What you will do
In this exercise, return the whole listing exactly, excluding any images.

── Supplied records ──

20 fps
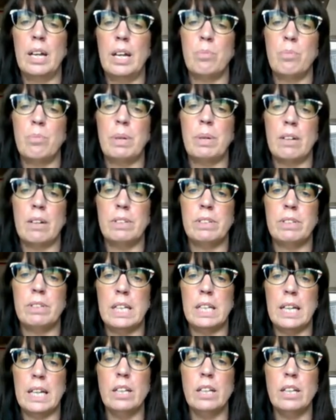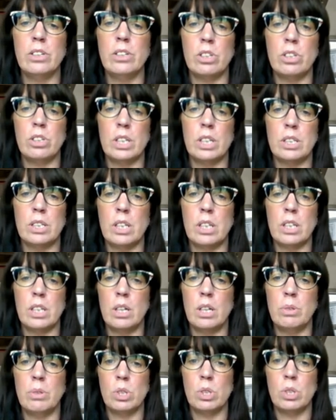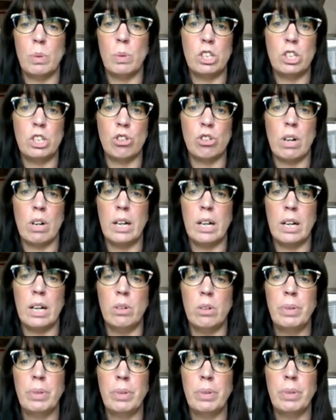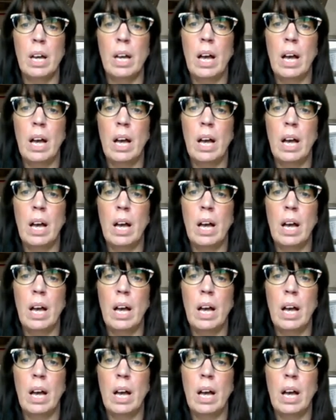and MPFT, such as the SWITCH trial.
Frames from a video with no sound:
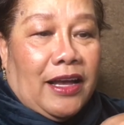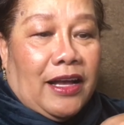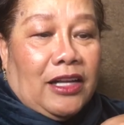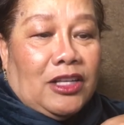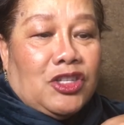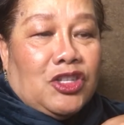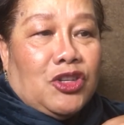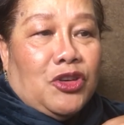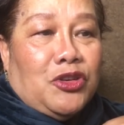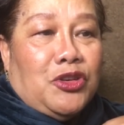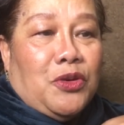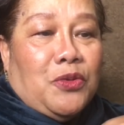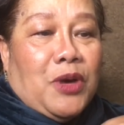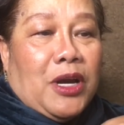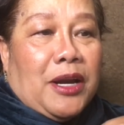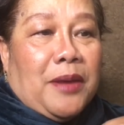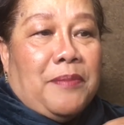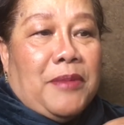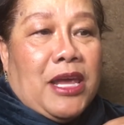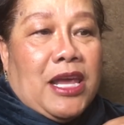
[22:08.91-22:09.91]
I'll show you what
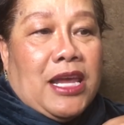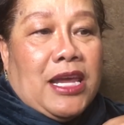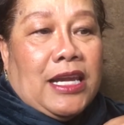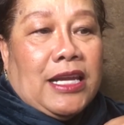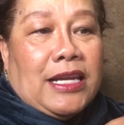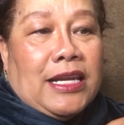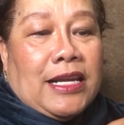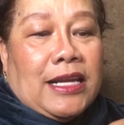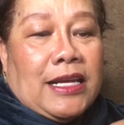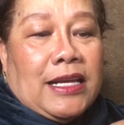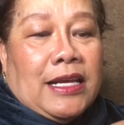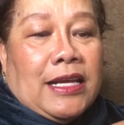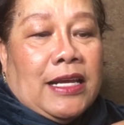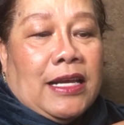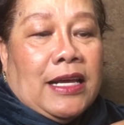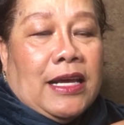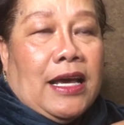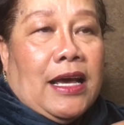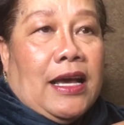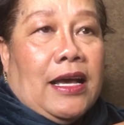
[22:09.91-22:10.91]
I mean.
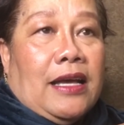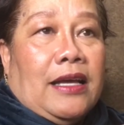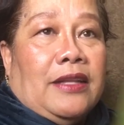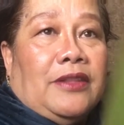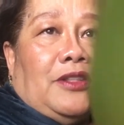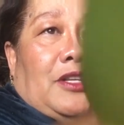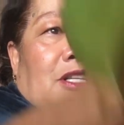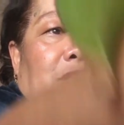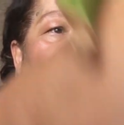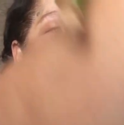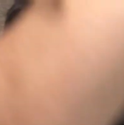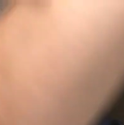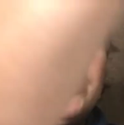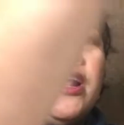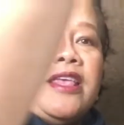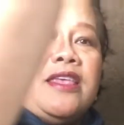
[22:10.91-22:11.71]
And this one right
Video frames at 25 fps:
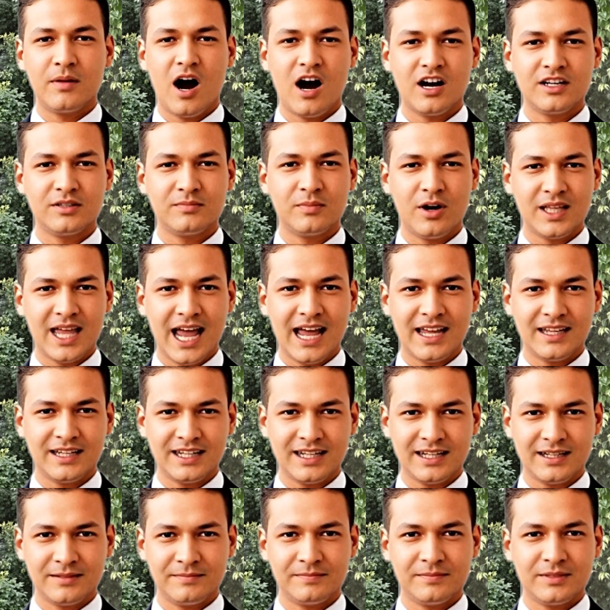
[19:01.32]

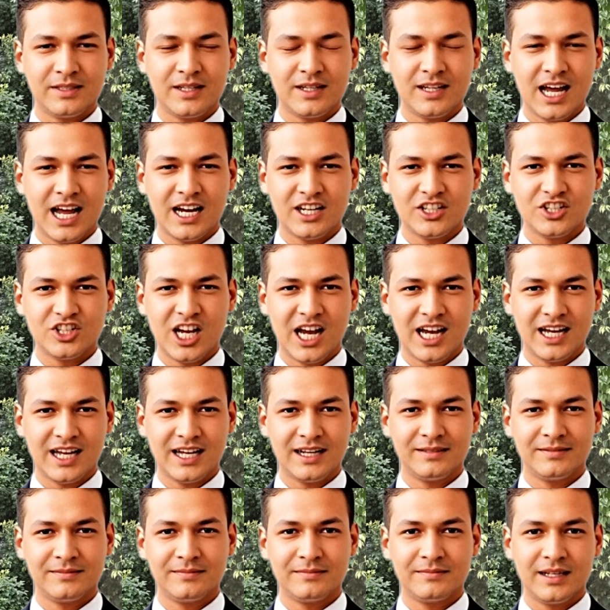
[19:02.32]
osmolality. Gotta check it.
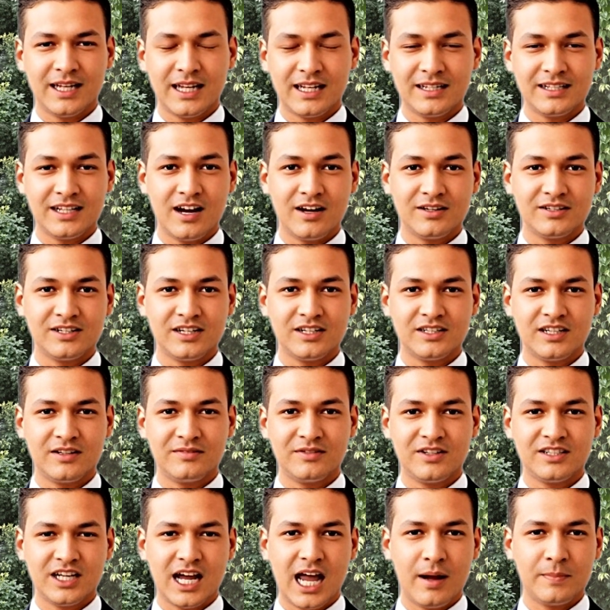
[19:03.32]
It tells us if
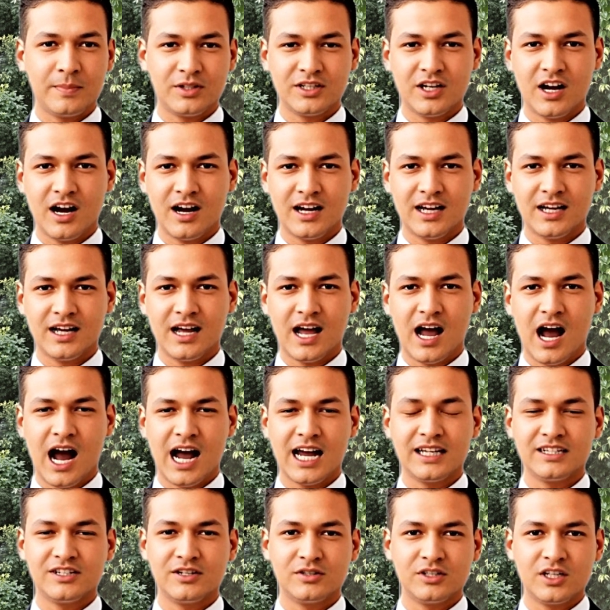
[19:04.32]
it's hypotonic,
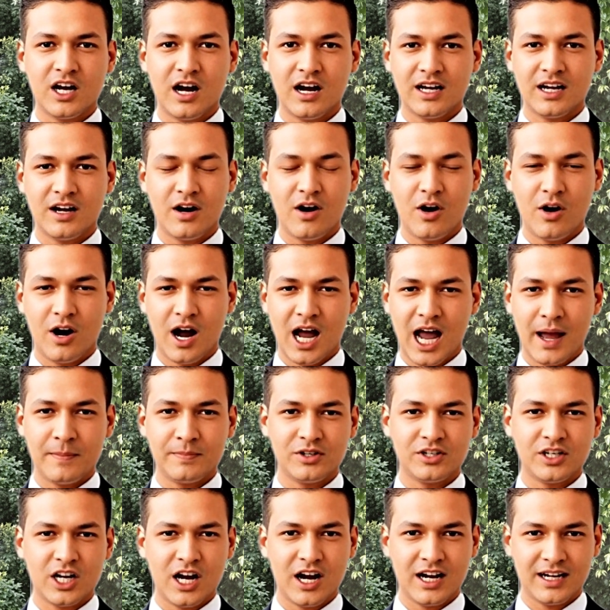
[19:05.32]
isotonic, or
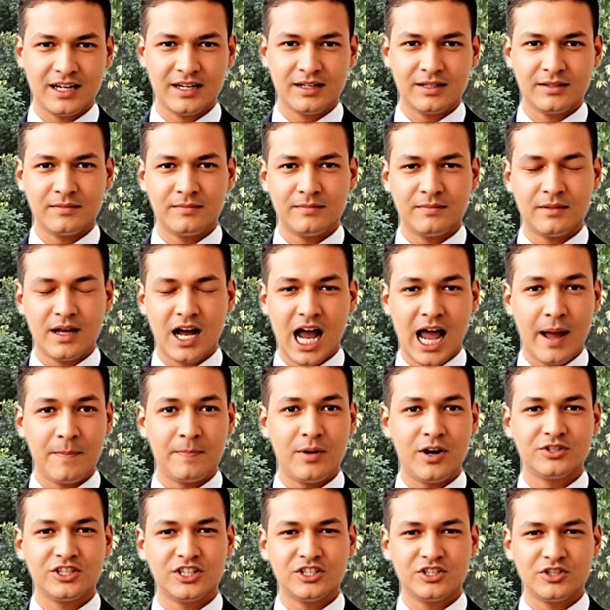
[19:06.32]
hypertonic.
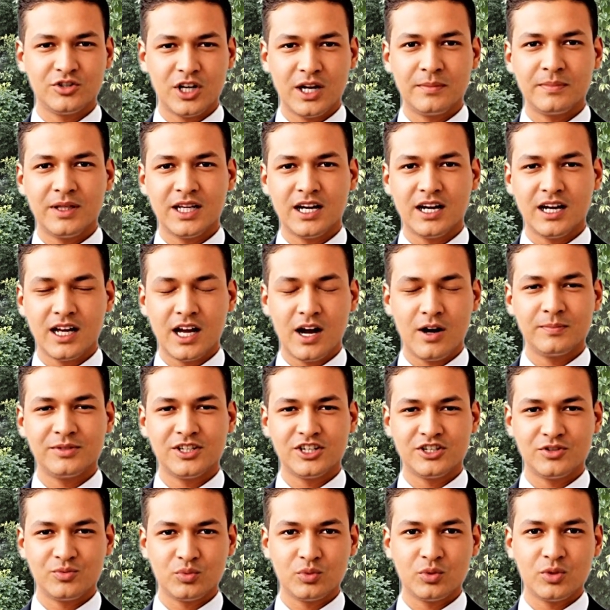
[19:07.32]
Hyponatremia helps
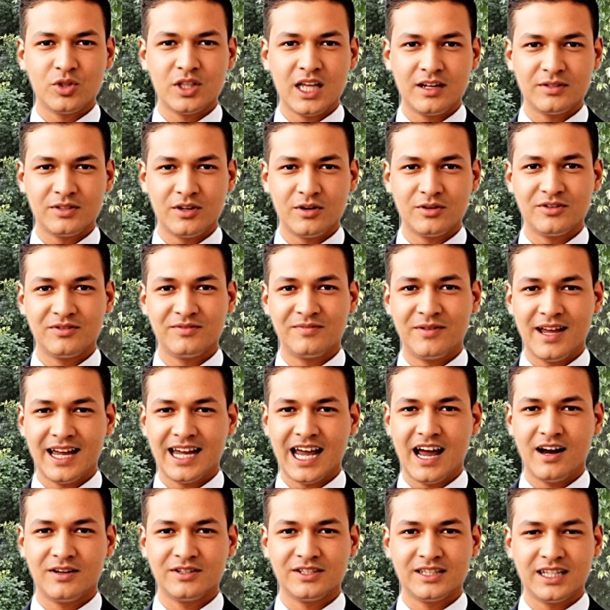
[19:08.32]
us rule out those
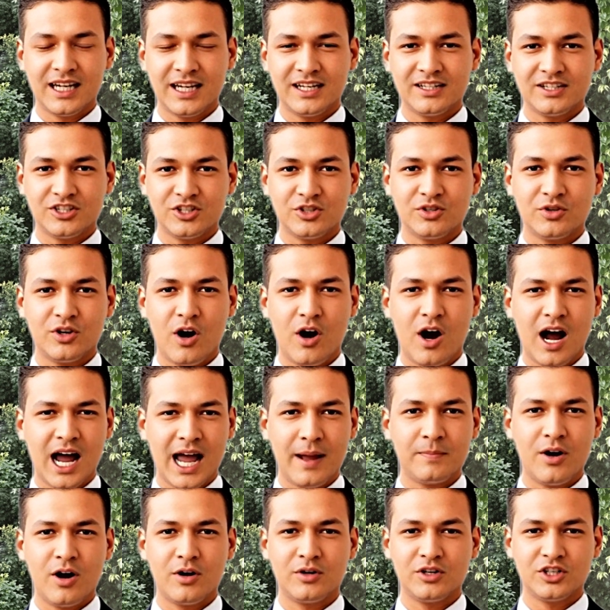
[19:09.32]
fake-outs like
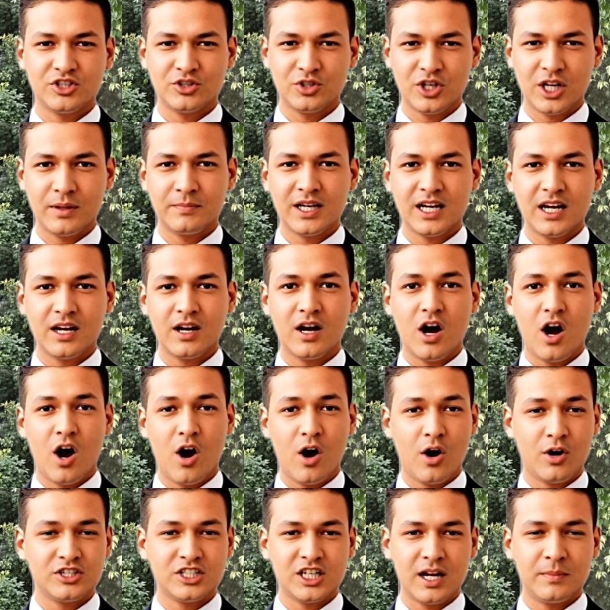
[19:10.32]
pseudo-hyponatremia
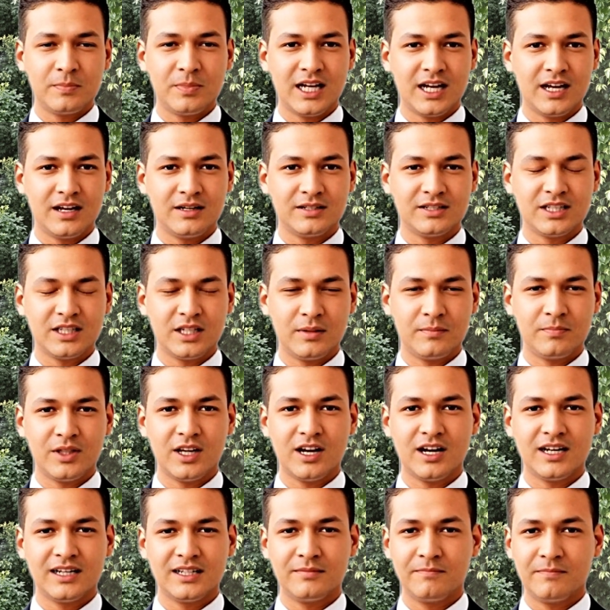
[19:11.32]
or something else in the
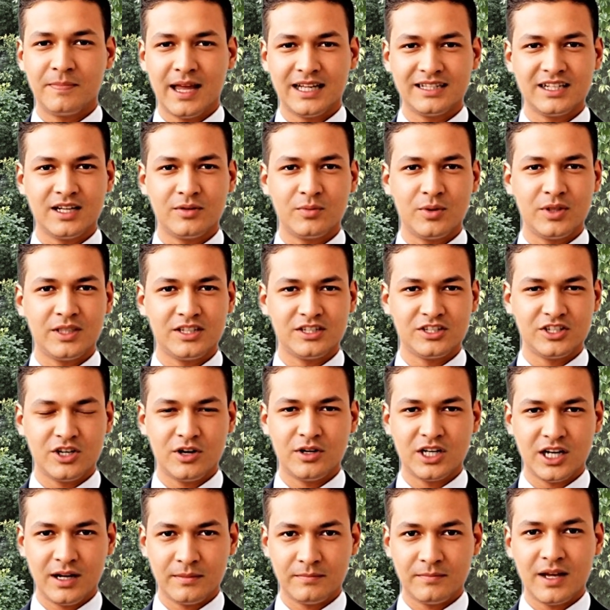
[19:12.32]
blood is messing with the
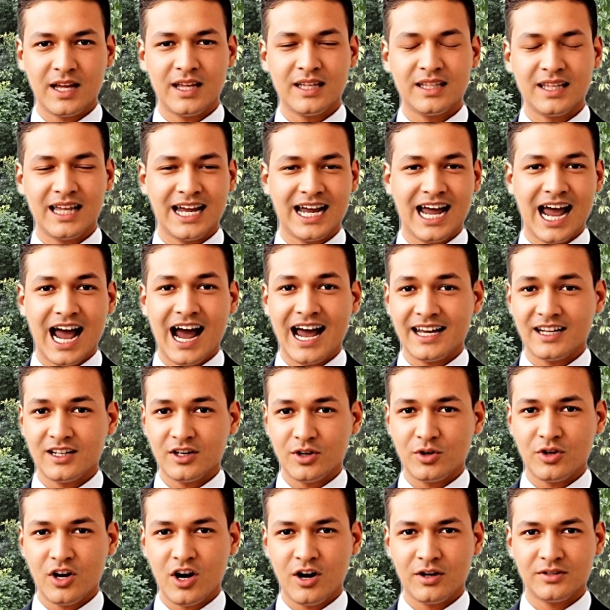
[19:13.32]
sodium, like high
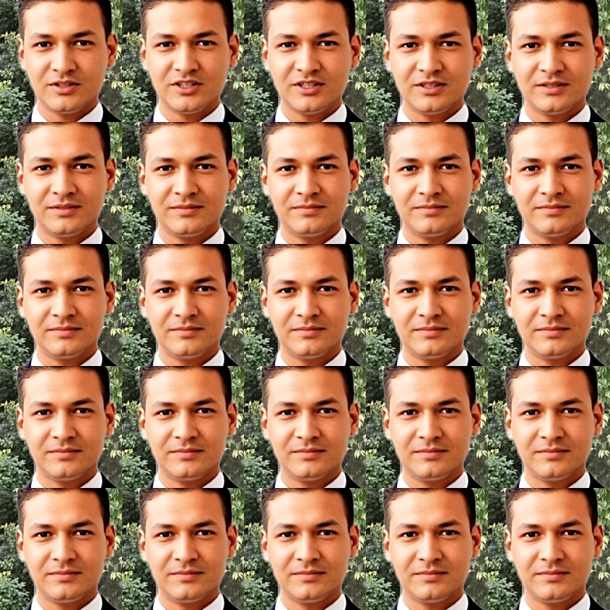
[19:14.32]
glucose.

───

Output of the task
20 fps
and MPFT, such as the SWITCH trial.
Frames from a video with no sound:
[22:08.91-22:09.91]
I'll show you what
[22:09.91-22:10.91]
I mean.
[22:10.91-22:11.71]
And this one right
Video frames at 25 fps:
[19:01.32]

[19:02.32]
osmolality. Gotta check it.
[19:03.32]
It tells us if
[19:04.32]
it's hypotonic,
[19:05.32]
isotonic, or
[19:06.32]
hypertonic.
[19:07.32]
Hyponatremia helps
[19:08.32]
us rule out those
[19:09.32]
fake-outs like
[19:10.32]
pseudo-hyponatremia
[19:11.32]
or something else in the
[19:12.32]
blood is messing with the
[19:13.32]
sodium, like high
[19:14.32]
glucose.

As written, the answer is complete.